- **Assignment**
Retype word for word the stretch of entries below from the line that has "Silent video, 20 frames per second." through the line that has "[00:00:06.00 to 00:00:07.00]", and omit the pictures.

- **Saved entries**

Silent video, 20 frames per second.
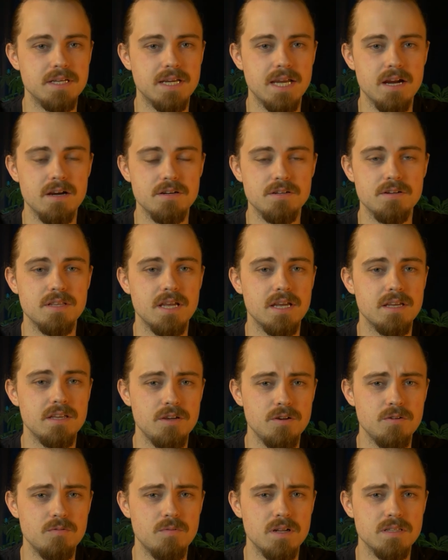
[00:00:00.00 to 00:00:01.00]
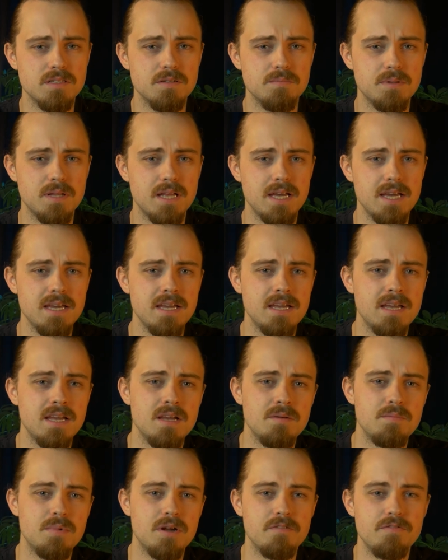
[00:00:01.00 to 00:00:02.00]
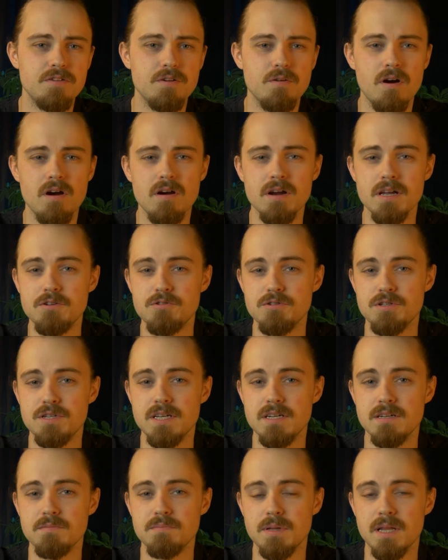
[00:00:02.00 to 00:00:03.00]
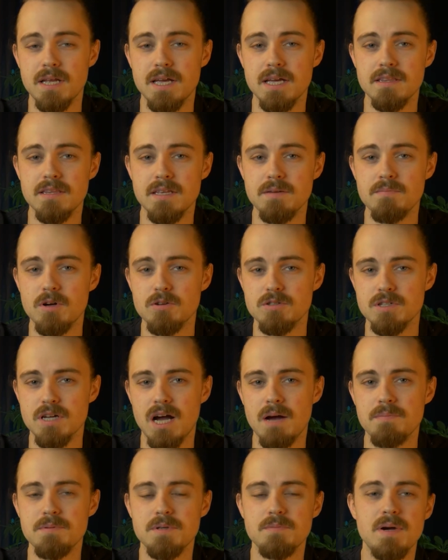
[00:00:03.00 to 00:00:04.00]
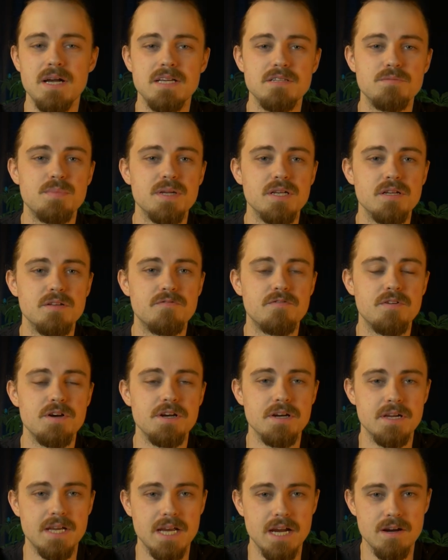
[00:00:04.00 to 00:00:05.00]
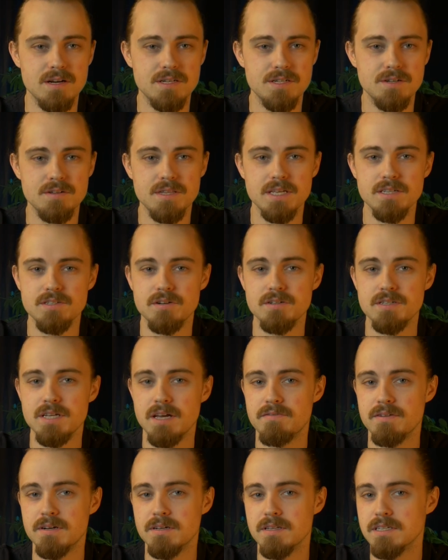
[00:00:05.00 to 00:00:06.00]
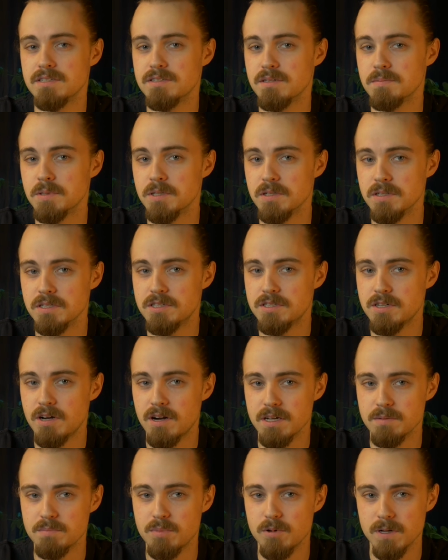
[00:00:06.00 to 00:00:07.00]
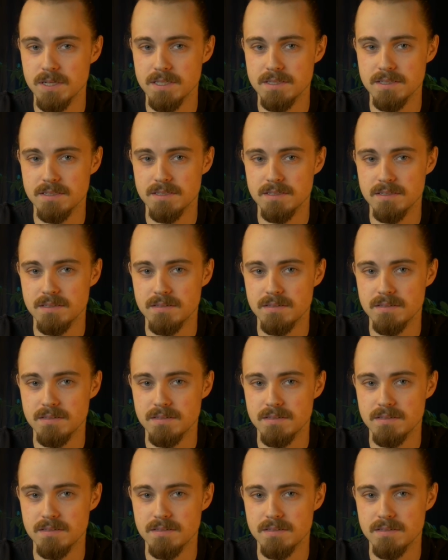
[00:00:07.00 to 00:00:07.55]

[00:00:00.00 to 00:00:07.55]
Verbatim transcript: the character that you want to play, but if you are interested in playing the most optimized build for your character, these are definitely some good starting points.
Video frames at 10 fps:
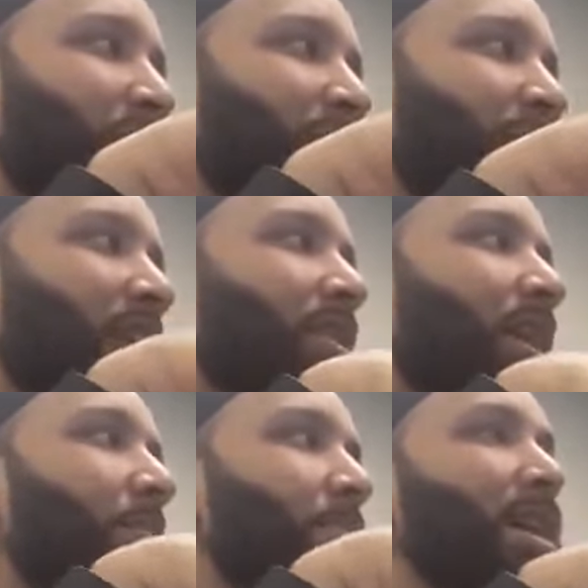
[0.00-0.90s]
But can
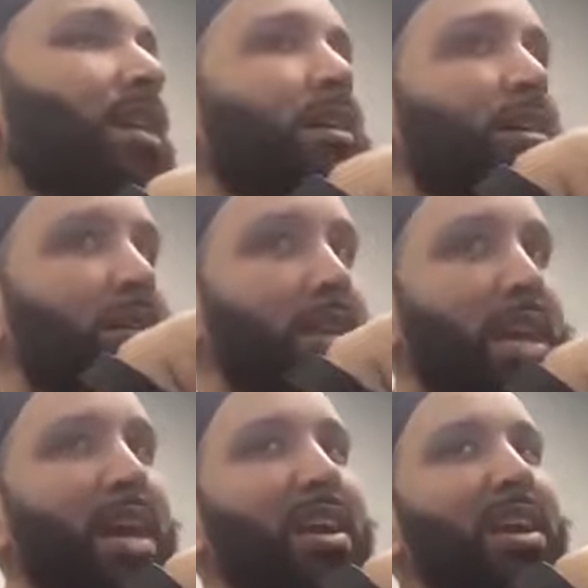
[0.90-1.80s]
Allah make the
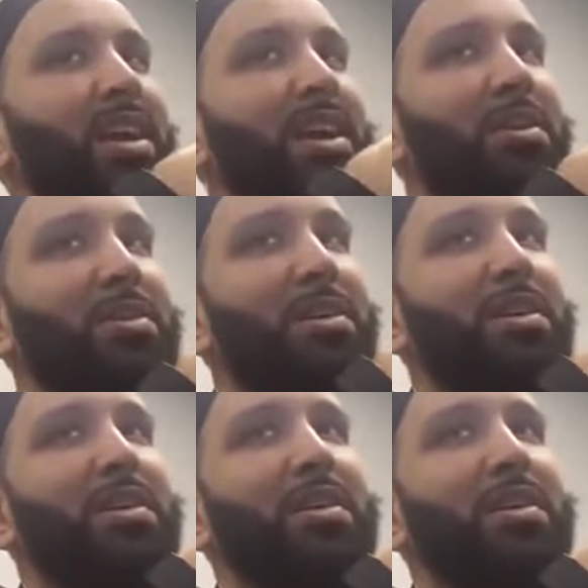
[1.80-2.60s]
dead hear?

---

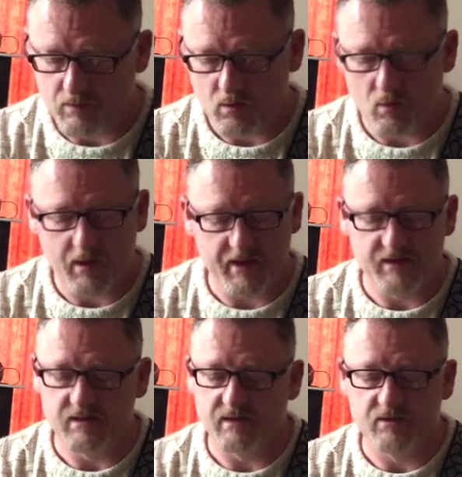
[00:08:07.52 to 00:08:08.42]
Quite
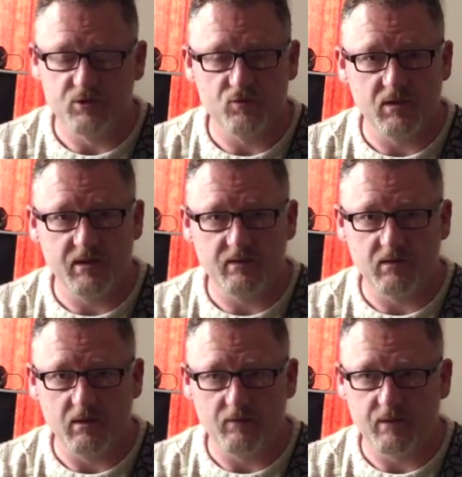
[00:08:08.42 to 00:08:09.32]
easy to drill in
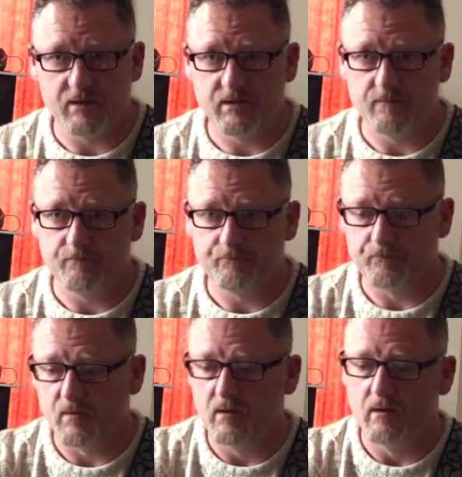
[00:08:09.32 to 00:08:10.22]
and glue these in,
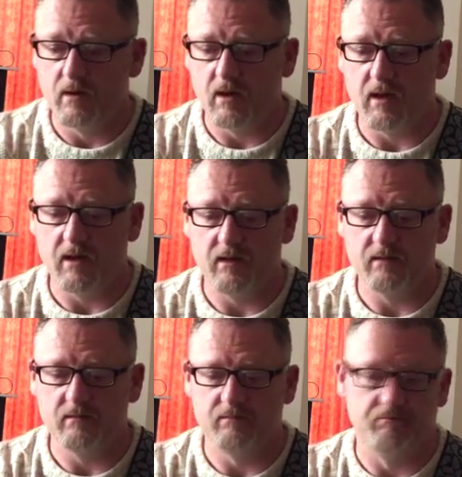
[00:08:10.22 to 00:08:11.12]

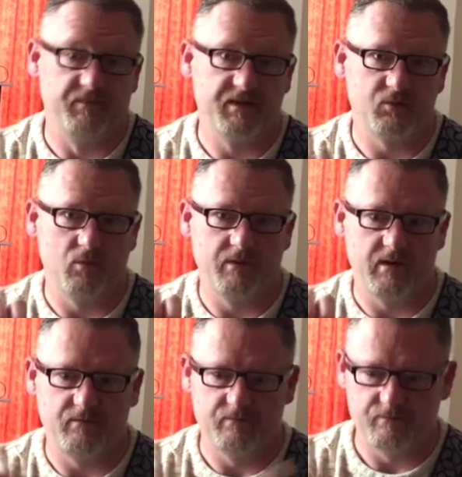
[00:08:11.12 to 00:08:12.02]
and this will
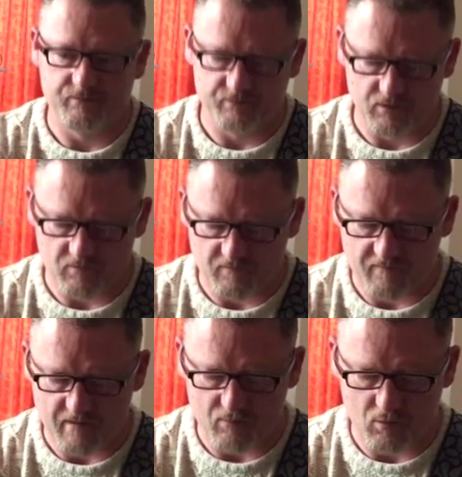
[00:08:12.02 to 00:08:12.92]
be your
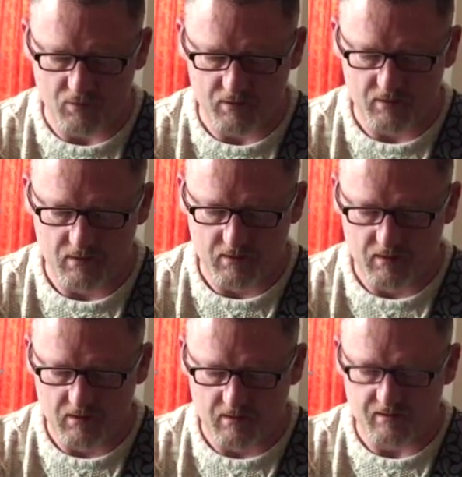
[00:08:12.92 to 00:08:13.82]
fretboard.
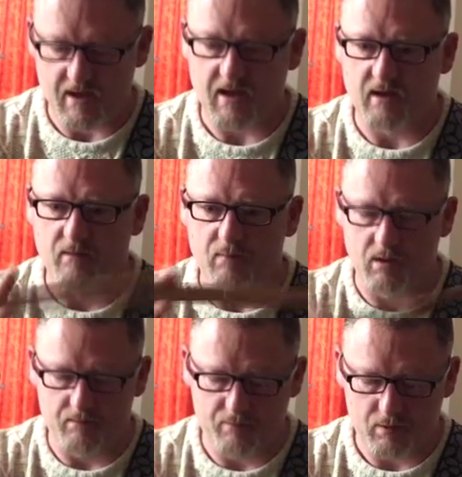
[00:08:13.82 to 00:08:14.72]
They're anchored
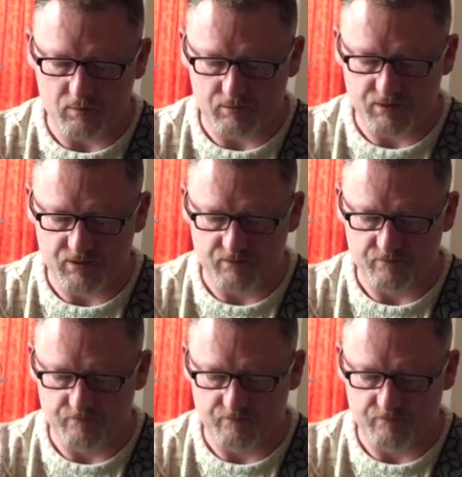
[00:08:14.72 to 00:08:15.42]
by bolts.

==

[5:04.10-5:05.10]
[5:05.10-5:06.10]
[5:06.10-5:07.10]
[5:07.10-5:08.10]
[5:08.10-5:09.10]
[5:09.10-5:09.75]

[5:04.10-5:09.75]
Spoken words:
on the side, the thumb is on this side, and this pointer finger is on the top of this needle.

- **Result below**
Silent video, 20 frames per second.
[00:00:00.00 to 00:00:01.00]
[00:00:01.00 to 00:00:02.00]
[00:00:02.00 to 00:00:03.00]
[00:00:03.00 to 00:00:04.00]
[00:00:04.00 to 00:00:05.00]
[00:00:05.00 to 00:00:06.00]
[00:00:06.00 to 00:00:07.00]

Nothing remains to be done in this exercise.